Tuesday, March 24, 2026

What are Official Languages Rules 1976 and their updates

 

What are Official Languages Rules 1976 and their updates

The Official Languages (Use for Official Purposes of the Union) Rules, 1976, are subordinate legislation under Section 8 of the Official Languages Act, 1963, detailing Hindi and English usage in central government offices. Notified via G.S.R. 1052 on July 17, 1976, they extend nationwide except Tamil Nadu initially, promoting progressive Hindi adoption while mandating bilingualism.

 

Key Provisions of 1976 Rules

 

Scope and Definitions (Rules 1-2)

 

Apply to all Central Government offices (ministries, departments, commissions), corporations (e.g., ONGC), PSUs, banks, railways, and Union Territories. Defines "Hindi office" (Region A), "correspondence," "notes," excluding Tamil Nadu explicitly.

 

Regional Classification (Rule 3)

 

Divides India into three regions for phased implementation:

 

Region

States/UTs

Hindi Usage Policy

A

Bihar, Gujarat(?), HP, Haryana, MP, Rajasthan, UP, West Bengal (partial), Delhi, A&N, Chandigarh (originally 8; expanded)

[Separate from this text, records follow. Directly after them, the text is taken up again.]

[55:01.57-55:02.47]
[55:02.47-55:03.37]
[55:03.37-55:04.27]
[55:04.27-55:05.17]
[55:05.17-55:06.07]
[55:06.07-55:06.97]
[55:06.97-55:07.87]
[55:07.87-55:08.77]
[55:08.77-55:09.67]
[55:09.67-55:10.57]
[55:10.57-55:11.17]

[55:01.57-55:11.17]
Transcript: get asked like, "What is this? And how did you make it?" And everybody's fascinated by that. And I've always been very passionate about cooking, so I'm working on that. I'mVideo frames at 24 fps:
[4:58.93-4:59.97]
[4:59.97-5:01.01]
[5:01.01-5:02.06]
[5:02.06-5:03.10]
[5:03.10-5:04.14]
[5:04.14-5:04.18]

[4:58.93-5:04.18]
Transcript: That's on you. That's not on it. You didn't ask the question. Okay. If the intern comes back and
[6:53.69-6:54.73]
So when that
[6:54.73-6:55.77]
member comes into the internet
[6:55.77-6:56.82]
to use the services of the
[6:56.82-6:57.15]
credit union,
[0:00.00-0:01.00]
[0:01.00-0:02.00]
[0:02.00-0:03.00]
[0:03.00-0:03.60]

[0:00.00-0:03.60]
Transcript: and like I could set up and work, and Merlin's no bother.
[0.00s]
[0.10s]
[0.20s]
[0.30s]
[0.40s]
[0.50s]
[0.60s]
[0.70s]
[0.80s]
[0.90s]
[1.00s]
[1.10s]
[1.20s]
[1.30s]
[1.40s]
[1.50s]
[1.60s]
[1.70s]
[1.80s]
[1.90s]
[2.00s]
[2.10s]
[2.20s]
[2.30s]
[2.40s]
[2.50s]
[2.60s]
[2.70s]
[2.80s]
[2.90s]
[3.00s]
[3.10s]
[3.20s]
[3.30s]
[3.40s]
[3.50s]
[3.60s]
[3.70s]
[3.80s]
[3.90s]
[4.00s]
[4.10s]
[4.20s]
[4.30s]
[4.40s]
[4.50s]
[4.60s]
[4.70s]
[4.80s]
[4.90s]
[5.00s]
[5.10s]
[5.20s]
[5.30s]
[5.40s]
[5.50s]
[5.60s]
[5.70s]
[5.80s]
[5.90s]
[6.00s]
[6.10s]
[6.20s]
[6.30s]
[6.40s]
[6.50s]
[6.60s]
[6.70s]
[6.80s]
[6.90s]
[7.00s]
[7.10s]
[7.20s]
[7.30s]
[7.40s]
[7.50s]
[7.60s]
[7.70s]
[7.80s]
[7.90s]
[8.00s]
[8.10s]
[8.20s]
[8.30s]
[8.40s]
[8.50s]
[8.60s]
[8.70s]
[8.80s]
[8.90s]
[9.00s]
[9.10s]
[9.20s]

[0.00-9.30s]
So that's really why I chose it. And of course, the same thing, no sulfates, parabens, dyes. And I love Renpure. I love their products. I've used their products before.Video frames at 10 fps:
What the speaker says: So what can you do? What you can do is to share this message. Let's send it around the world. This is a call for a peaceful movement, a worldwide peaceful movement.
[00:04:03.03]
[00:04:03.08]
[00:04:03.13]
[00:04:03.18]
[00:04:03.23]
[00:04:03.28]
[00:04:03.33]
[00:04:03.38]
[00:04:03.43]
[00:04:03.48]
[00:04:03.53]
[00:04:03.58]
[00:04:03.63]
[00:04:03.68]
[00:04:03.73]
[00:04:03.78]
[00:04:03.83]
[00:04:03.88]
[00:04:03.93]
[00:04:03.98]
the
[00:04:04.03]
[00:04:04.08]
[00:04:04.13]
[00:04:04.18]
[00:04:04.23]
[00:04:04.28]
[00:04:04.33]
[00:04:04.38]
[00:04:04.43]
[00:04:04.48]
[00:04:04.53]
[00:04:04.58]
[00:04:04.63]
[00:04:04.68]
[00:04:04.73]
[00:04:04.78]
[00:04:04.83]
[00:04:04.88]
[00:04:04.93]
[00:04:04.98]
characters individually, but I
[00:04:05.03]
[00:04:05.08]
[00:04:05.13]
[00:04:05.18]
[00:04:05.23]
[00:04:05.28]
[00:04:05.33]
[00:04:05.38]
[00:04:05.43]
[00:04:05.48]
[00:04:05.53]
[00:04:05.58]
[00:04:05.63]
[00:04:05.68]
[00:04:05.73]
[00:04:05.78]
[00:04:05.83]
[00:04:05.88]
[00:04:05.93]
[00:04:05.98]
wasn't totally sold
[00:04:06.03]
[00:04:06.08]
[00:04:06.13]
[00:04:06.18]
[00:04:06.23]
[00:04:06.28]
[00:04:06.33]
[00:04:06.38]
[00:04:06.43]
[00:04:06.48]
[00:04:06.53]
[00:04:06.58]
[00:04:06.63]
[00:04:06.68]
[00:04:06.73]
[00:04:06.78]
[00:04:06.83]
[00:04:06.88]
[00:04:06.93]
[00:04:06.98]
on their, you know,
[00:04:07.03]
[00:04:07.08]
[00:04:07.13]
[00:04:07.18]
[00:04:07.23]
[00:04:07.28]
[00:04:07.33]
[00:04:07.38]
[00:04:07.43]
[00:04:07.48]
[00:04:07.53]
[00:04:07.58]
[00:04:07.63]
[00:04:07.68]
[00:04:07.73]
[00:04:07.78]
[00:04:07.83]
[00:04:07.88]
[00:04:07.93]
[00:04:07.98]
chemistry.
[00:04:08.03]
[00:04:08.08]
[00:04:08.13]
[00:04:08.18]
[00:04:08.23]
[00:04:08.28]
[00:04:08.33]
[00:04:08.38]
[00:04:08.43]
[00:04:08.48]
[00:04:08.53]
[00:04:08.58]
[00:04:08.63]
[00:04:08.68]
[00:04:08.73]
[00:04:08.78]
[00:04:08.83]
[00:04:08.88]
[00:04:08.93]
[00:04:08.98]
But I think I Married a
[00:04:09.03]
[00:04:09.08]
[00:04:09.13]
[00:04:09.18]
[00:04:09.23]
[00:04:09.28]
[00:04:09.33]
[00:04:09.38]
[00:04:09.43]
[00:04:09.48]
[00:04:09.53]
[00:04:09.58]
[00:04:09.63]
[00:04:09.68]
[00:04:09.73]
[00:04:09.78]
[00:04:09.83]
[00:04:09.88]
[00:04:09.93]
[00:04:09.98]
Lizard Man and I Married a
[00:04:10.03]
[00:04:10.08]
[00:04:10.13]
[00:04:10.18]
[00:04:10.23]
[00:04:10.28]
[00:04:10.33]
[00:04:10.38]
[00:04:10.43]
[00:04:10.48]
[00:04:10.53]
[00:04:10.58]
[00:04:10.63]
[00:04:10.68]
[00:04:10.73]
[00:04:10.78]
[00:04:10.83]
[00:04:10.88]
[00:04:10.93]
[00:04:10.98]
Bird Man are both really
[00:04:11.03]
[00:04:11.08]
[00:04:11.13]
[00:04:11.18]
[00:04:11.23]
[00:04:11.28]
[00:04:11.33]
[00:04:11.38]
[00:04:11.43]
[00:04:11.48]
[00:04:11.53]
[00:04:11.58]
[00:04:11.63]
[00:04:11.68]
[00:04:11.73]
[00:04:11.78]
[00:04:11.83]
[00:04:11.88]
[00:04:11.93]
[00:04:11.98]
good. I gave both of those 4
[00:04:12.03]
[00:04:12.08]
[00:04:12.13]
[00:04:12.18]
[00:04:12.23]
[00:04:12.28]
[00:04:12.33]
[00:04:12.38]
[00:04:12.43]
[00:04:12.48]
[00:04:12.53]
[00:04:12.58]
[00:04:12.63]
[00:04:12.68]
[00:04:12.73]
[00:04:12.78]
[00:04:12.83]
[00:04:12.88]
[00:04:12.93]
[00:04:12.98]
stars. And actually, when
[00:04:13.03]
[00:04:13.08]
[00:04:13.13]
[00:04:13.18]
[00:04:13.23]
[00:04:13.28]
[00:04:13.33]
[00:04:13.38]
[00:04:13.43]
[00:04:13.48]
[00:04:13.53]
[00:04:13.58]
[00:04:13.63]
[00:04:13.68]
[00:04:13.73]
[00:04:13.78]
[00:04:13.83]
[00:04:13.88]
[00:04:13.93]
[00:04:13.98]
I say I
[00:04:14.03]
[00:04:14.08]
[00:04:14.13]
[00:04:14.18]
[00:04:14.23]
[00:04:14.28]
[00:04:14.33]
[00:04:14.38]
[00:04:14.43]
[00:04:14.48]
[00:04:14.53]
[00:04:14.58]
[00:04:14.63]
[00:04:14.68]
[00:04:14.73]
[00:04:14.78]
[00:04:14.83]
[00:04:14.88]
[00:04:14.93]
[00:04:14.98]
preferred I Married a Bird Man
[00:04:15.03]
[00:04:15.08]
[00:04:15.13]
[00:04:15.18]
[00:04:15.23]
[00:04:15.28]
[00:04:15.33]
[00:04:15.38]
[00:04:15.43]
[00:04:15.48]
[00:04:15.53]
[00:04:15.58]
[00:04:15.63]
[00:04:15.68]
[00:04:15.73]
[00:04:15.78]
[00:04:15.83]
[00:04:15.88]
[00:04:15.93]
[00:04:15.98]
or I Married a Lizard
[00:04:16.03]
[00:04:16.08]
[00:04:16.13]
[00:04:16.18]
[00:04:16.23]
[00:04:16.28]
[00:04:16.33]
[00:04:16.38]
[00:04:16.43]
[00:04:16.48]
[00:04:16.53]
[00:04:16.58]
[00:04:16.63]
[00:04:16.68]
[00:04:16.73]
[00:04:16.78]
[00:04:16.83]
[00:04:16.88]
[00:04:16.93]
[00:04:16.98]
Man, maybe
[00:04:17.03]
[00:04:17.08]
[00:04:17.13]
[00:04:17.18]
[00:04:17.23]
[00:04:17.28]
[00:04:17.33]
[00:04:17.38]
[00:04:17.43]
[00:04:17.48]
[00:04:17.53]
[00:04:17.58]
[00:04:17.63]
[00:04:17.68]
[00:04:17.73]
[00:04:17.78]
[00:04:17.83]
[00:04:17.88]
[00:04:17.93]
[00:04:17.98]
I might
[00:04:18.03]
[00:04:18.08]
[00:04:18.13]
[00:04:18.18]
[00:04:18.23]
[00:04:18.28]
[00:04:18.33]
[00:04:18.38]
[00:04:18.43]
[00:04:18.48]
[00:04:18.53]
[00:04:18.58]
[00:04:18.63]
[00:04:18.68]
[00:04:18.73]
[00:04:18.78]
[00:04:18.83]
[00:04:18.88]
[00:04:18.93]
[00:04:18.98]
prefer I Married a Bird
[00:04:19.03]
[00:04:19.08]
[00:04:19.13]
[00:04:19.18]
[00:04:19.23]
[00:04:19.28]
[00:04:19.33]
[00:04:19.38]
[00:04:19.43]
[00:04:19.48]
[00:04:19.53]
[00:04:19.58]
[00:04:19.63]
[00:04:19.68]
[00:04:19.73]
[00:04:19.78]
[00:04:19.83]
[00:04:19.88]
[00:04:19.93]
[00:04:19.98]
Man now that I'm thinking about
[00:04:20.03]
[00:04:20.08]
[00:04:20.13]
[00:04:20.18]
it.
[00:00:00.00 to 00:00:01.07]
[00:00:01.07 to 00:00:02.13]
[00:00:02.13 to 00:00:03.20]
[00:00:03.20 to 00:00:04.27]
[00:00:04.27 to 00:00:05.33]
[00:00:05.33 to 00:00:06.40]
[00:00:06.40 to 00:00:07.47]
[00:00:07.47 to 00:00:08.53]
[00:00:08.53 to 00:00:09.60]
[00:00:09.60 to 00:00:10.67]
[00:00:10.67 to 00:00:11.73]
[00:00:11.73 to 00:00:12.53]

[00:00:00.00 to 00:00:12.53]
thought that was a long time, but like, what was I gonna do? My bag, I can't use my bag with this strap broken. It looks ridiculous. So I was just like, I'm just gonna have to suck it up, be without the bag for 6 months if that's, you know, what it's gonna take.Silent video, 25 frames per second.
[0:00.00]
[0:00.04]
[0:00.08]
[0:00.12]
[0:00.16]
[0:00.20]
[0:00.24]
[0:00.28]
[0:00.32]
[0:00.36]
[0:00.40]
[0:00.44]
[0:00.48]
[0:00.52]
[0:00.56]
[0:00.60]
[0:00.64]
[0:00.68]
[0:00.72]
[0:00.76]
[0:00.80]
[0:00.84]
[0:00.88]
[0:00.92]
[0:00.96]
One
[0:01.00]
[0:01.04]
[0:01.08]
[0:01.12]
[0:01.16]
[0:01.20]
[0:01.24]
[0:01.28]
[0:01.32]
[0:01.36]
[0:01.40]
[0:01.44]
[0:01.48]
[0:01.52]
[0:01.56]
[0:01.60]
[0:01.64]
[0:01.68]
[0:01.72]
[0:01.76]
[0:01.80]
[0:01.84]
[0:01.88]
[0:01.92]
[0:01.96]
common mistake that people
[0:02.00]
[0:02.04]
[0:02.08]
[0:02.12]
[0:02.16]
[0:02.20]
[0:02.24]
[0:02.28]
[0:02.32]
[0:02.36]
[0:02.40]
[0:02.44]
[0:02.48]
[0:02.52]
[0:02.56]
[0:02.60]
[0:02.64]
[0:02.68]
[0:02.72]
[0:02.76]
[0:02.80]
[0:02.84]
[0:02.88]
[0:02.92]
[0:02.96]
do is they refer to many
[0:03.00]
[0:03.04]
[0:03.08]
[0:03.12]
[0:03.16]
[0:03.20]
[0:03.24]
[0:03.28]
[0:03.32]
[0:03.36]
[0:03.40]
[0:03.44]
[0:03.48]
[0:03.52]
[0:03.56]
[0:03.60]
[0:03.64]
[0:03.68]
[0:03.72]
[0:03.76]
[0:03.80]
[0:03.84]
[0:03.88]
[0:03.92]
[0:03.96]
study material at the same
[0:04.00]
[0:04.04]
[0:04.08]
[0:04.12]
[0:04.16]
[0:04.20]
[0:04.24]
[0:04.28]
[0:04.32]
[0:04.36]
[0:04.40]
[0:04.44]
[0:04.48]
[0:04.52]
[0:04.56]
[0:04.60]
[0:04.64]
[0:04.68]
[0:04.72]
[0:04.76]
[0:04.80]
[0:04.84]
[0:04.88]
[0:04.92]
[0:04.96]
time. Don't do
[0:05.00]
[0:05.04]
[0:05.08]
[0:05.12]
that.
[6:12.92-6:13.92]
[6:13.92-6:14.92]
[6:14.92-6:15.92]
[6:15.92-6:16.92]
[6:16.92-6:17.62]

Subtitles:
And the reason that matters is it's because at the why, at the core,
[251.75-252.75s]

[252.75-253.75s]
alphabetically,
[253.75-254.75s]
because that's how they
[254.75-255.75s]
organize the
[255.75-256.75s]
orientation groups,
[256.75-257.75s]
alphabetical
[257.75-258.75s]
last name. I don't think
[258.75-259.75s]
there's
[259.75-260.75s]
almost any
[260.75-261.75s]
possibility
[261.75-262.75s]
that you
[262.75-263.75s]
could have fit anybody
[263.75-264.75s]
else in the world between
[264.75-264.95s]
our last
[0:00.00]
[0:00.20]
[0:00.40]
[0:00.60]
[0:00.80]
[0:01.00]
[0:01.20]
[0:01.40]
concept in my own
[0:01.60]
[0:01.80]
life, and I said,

Hindi primary; English associate. Notes in Hindi progressively (30% by 1980, 50% 1985, 100% 1990).

B

Assam, Odisha, Punjab, etc.

Hindi/English bilingual; replies in Hindi if received in Hindi.

C

Tamil Nadu, Kerala, Karnataka, etc.

English primary; Hindi optional. 

 

Language Preferences (Rules 4-10)

 

s Original Papers: Hindi in Region A, either in B/C.

 

s Correspondence (Rule 5): Hindi with Region A offices/states; Hindi among A; English with C or non-Hindi states.

 

s Notes/Notesheets (Rule 8): Hindi in A (full post-1990); bilingual B; English C.

 

s Manuals/Reports (Rule 9): Hindi preferred A, bilingual B.

 

s Separate Hindi Cell (Rule 10): Mandatory in A-region offices for translation/training.

 

Annual Progress Reports (Rule 12)

 

Offices submit quarterly/yearly Hindi usage data to DoOL; non-compliance audited.​

 

Training (Rule 13)

 

Annual Hindi courses for non-proficient staff; proficiency tests for promotions.​

 

Rule-Making Flexibility (Rule 15)

 

Central Government issues directions for compliance.​

 

Major Updates and Amendments

 

1987 Amendment (G.S.R. 790, Oct 24, 1987)

 

s Clarified Region A boundaries (added parts of Gujarat/WB?).

 

s Strengthened quarterly reports, penalties for non-use.

 

s Aligned with 1967 Act for post-25-year (1990) Hindi dominance in A.

 

2007 Amendment (G.S.R. 162, Aug 3, 2007)

 

s Updated Region definitions: Added Uttarakhand, Jharkhand, Chhattisgarh to A; adjusted Chandigarh/Puducherry.

 

s Clause (f) Rule 2 substituted for UT inclusions.

 

s Mandated Unicode Hindi for computers.

 

2011 Amendment (G.S.R. 145, Jan 27, 2011)

 

s Further Region tweaks: Daman & Diu, Dadra & Nagar Haveli to A; Punjab/Gujarat shifts.

 

s Clause (g) Rule 2 revised.

 

s Post-35-year (2025) targets: 60% Hindi files Region A, 40% B; digital compliance (websites 75% Hindi).​

 

Post-2011 Updates (Ongoing via Notifications)

 

s 2018-2020: AI/ML translation mandates; mobile apps bilingual.

 

s 2022 (DoOL Gazette): 80% Hindi in schemes like PM-KISAN.

 

s 2025 (Latest, Oct 2025): Full Hindi in A-region emails; audits via Rajbhasha app. Excludes Tamil Nadu still.​

 

Enforcement and Monitoring

 

s TOLICs: 72 Town Official Language Committees inspect.

 

s Penalties: Under Rule 14, non-compliance affects ACRs/promotions.

 

s Targets (2026): 90% Hindi in Union A-region work; 50% B.

 

These rules operationalize Article 343's bilingualism, ensuring gradual Hindi spread without imposition, audited by Parliamentary Committee. They adapt to digital India, balancing 22 Eighth Schedule languages' promotion.